Lúcio Curió

Personal information
- Full name: Lúcio Teófilo da Silva
- Date of birth: 2 July 1984 (age 40)
- Place of birth: Guarabira, Paraíba, Brazil
- Height: 1.84 m (6 ft 1⁄2 in)
- Position(s): Striker

Team information
- Current team: America-RN

Senior career*
- Years: Team / Apps / (Gls)
- 2007–2010: CSP
- 2008: → Novo Hamburgo (Loan)
- 2008: → Sport Recife (Loan) / 2 / (0)
- 2009: → America-RN (Loan) / 33 / (15)
- 2010: → Gyeongnam FC (Loan) / 11 / (9)
- 2010–2011: Gyeongnam FC / 24 / (8)
- 2011: Ulsan Hyundai / 15 / (0)
- 2012: America-RN / 32 / (10)
- 2013: Gwangju FC / 32 / (13)
- 2014: ABC / 11 / (2)
- 2014: Botafogo-PB / 11 / (2)
- 2016: Treze / 6 / (3)
- 2016: America-RN / 5 / (4)

= Lúcio Curió =

Brazilian footballer

Lúcio Teófilo da Silva, better known as Lúcio Curió (born 2 July 1984) is a Brazilian football player. He is currently at the América Futebol Clube (RN). Previously he has represented a number of teams in the north–east of Brazil, and a number of teams in South Korea.

==Career==
Lúcio Curió began his professional career at CSP in Paraíba state. Whilst a CSP player, he served loan spells with larger clubs, making two substitute appearances in Série A for Sport Recife in 2008. On 10 May 2009 he scored his first professional goal for America-RN in a 2–1 Série B defeat to Atlético Goianiense. He scored a total of 15 goals in the season, two behind the top scorer in the division.

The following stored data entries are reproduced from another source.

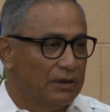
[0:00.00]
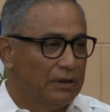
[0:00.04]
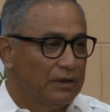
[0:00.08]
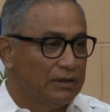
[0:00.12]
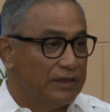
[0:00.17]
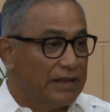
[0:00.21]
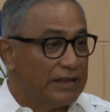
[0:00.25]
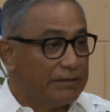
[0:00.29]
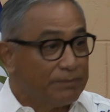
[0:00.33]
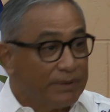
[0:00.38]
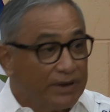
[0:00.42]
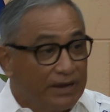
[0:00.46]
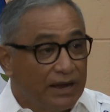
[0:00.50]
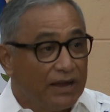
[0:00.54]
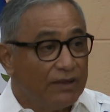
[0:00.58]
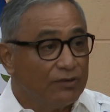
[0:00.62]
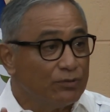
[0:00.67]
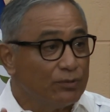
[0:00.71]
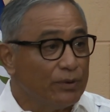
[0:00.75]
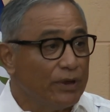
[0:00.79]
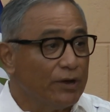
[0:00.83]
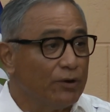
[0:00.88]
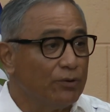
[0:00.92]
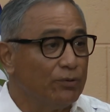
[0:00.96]
not because
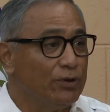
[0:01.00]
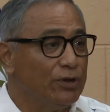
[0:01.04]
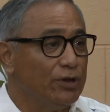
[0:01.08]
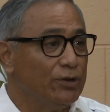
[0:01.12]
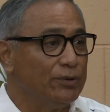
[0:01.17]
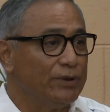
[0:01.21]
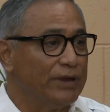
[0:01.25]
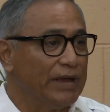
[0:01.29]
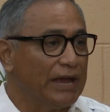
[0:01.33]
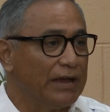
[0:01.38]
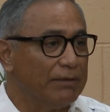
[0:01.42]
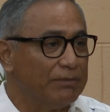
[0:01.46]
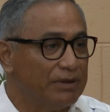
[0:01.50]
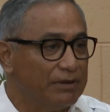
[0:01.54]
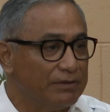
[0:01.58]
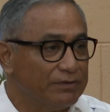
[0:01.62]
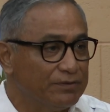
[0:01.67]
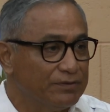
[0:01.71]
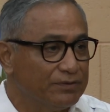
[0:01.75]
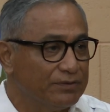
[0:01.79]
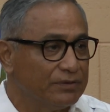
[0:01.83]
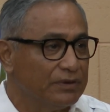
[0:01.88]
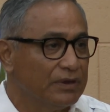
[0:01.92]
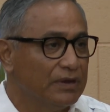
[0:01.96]
we agree with the
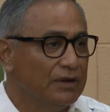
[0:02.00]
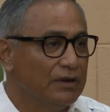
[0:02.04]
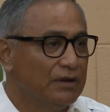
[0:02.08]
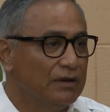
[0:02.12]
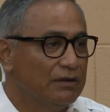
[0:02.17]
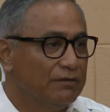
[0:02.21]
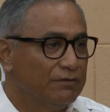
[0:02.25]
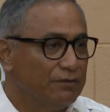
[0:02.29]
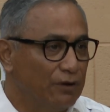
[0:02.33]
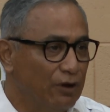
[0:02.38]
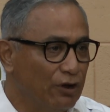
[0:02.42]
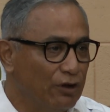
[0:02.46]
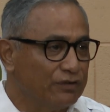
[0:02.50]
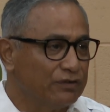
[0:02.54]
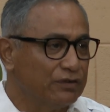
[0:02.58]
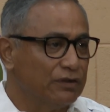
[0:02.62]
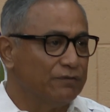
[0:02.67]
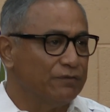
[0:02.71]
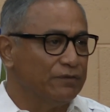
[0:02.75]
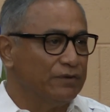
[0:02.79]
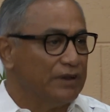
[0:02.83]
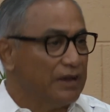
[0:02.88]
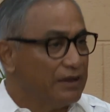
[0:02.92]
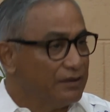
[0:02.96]
IMF's
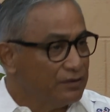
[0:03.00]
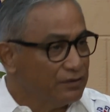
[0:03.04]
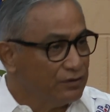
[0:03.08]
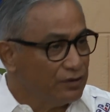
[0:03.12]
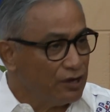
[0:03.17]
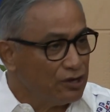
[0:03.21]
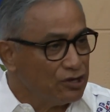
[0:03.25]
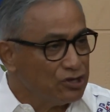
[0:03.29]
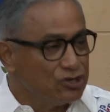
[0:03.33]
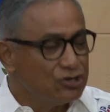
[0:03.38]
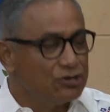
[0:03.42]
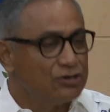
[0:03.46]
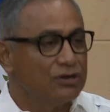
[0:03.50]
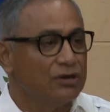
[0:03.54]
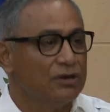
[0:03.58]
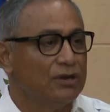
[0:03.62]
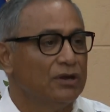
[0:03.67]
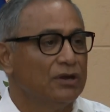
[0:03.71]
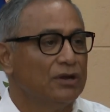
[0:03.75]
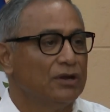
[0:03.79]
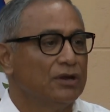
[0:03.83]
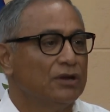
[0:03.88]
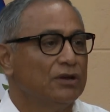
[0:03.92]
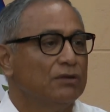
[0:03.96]
philosophy as such,
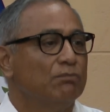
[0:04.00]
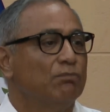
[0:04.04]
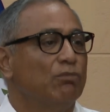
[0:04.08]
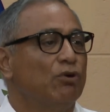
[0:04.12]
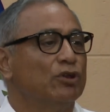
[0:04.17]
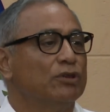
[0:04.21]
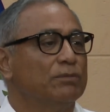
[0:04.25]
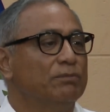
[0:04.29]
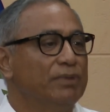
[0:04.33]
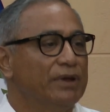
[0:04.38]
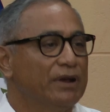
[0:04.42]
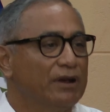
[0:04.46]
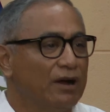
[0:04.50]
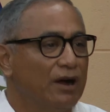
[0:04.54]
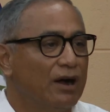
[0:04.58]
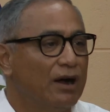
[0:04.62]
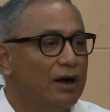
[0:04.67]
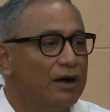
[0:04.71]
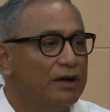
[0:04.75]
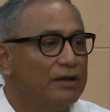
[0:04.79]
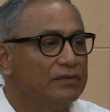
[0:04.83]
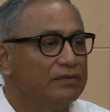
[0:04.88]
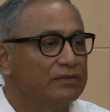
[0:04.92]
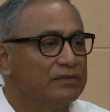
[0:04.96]
but
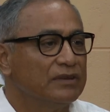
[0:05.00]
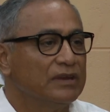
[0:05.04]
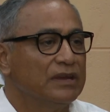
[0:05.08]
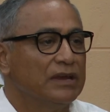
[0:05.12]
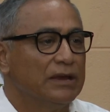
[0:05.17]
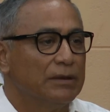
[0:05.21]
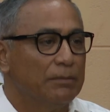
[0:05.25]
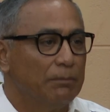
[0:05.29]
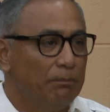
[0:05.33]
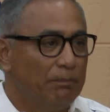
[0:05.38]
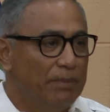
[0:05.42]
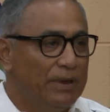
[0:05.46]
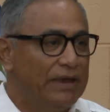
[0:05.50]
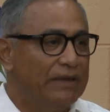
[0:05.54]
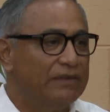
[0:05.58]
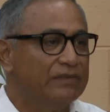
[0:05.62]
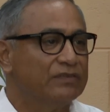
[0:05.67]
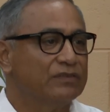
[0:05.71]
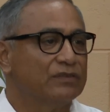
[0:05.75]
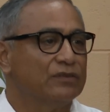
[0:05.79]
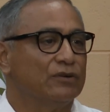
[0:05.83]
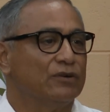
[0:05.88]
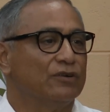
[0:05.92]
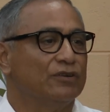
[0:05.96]
because,
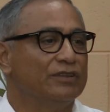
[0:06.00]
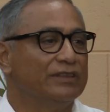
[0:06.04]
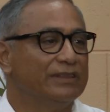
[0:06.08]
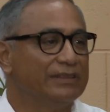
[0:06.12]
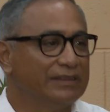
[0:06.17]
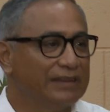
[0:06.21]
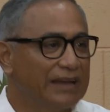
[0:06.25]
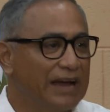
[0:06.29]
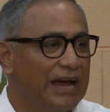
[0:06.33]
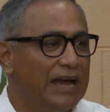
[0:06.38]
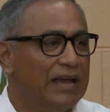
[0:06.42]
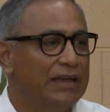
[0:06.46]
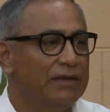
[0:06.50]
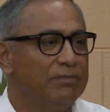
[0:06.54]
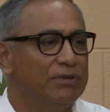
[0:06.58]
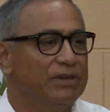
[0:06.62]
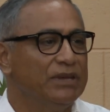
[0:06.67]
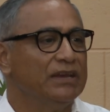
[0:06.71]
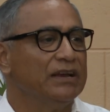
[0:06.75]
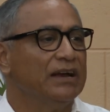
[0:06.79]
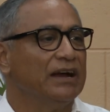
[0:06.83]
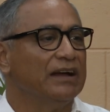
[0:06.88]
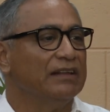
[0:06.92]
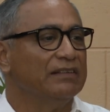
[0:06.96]
based on
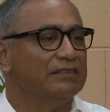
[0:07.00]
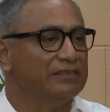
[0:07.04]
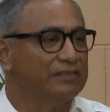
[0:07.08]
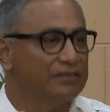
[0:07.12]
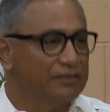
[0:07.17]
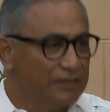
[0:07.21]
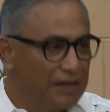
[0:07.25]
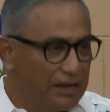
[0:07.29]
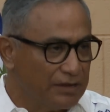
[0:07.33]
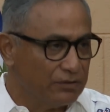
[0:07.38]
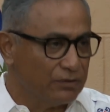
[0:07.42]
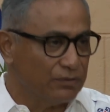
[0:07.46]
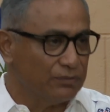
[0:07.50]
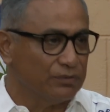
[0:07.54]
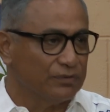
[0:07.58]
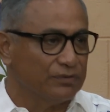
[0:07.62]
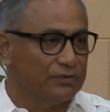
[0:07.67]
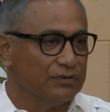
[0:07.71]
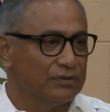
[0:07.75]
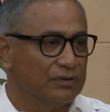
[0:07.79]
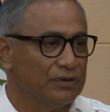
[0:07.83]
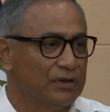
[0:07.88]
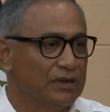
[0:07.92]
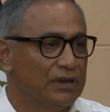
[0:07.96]
timing and
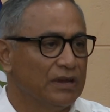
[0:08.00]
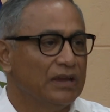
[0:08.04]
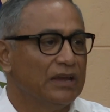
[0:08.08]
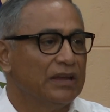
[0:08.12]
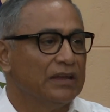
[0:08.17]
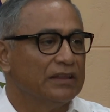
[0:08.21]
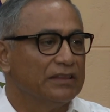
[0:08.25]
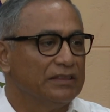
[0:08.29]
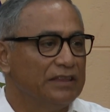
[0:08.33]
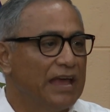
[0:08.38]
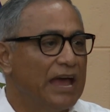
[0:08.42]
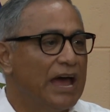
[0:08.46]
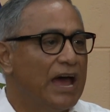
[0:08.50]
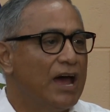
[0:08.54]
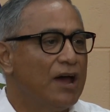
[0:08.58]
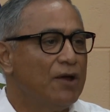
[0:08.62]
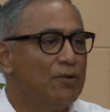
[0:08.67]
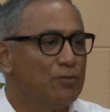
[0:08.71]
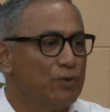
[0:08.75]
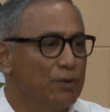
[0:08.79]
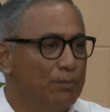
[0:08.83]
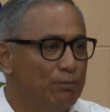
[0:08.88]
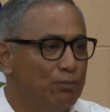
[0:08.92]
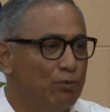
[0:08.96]
status, their
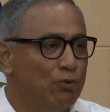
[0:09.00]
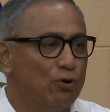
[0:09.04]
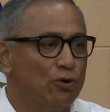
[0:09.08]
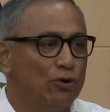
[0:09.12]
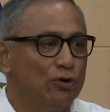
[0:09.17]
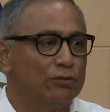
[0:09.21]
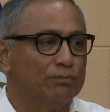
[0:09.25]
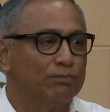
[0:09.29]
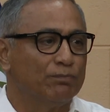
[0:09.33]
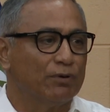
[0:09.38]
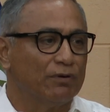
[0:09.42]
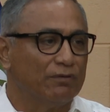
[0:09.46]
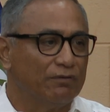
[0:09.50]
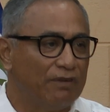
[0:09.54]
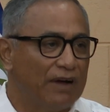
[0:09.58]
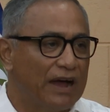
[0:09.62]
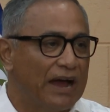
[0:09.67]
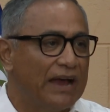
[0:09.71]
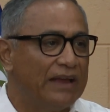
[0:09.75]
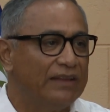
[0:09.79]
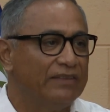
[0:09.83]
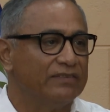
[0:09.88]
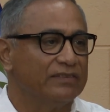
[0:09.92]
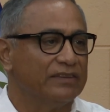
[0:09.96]
report
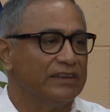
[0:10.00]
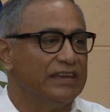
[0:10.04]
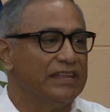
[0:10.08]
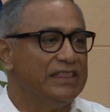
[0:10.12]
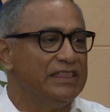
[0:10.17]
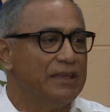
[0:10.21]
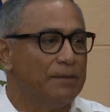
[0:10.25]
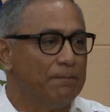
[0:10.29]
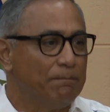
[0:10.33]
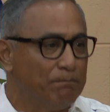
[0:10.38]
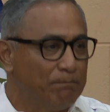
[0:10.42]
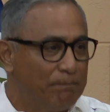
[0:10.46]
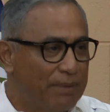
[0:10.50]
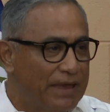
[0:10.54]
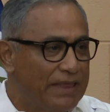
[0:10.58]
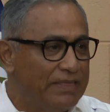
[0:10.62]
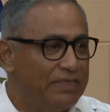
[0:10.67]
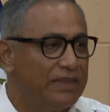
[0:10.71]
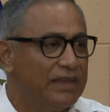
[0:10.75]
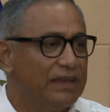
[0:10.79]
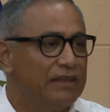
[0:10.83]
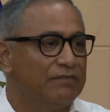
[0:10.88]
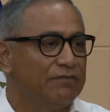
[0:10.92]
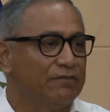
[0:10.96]
provides
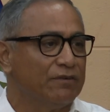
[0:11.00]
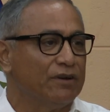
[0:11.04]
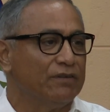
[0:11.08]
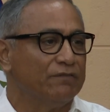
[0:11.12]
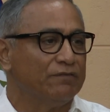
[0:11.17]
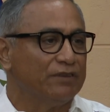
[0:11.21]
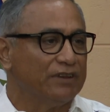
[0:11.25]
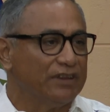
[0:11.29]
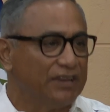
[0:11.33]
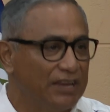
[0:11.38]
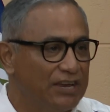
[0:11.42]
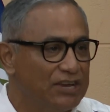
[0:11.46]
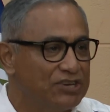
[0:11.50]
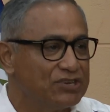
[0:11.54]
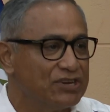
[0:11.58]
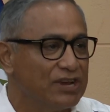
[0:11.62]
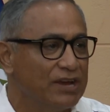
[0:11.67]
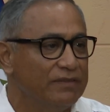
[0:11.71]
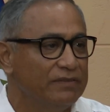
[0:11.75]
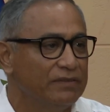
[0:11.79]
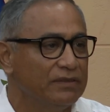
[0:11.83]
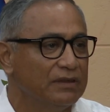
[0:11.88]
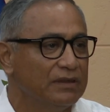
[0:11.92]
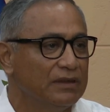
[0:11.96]
independent verification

In 2010, he moved to South Korea to join K League side Gyeongnam FC. He was top scorer in the league season for the team with 13 goals. On 21 July 2011, he transferred to fellow K League side Ulsan Hyundai. He failed to score in fifteen games.

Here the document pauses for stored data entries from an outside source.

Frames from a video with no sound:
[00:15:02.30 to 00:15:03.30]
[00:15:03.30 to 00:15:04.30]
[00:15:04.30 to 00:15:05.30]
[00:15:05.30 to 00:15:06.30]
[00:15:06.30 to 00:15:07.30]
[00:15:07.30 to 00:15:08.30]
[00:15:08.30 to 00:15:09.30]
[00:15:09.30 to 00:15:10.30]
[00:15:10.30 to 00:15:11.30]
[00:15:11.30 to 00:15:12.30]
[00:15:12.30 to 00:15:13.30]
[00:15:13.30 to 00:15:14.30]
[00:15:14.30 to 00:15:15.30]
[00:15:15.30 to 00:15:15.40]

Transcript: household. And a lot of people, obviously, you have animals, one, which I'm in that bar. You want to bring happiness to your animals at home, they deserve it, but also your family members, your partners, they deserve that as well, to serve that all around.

On 29 February 2012 he returned to Brazil, and to America-RN for a second spell. He scored a further 10 Série B goals during the season.

For the 2013 season Lúcio Curió started a second spell in South Korea, with K League Challenge side Gwangju FC. He again returned to Brazil on 12 February 2014, signing for ABC on a one-year contract. However, after some criticism from the fans, he left after less than three months to join Botafogo-PB.

Lúcio Curió left Botafogo-PB at the end of the Série C and didn't sign again for a professional side until the end of 2015. Amidst suggestions of a return to America-RN for a third spell, he returned to Paraíba state, signing for Treze on 28 November 2015 for the duration of the 2016 Campeonato Paraibano. He scored 3 goals in 6 games, but on 16 March 2016, with the club having won only two of its first 8 games in the competition, and not having secured a place in the second phase, he had his contract terminated, along with four other players.

A day after leaving Treze, Lúcio Curió did sign for America-RN for a third spell.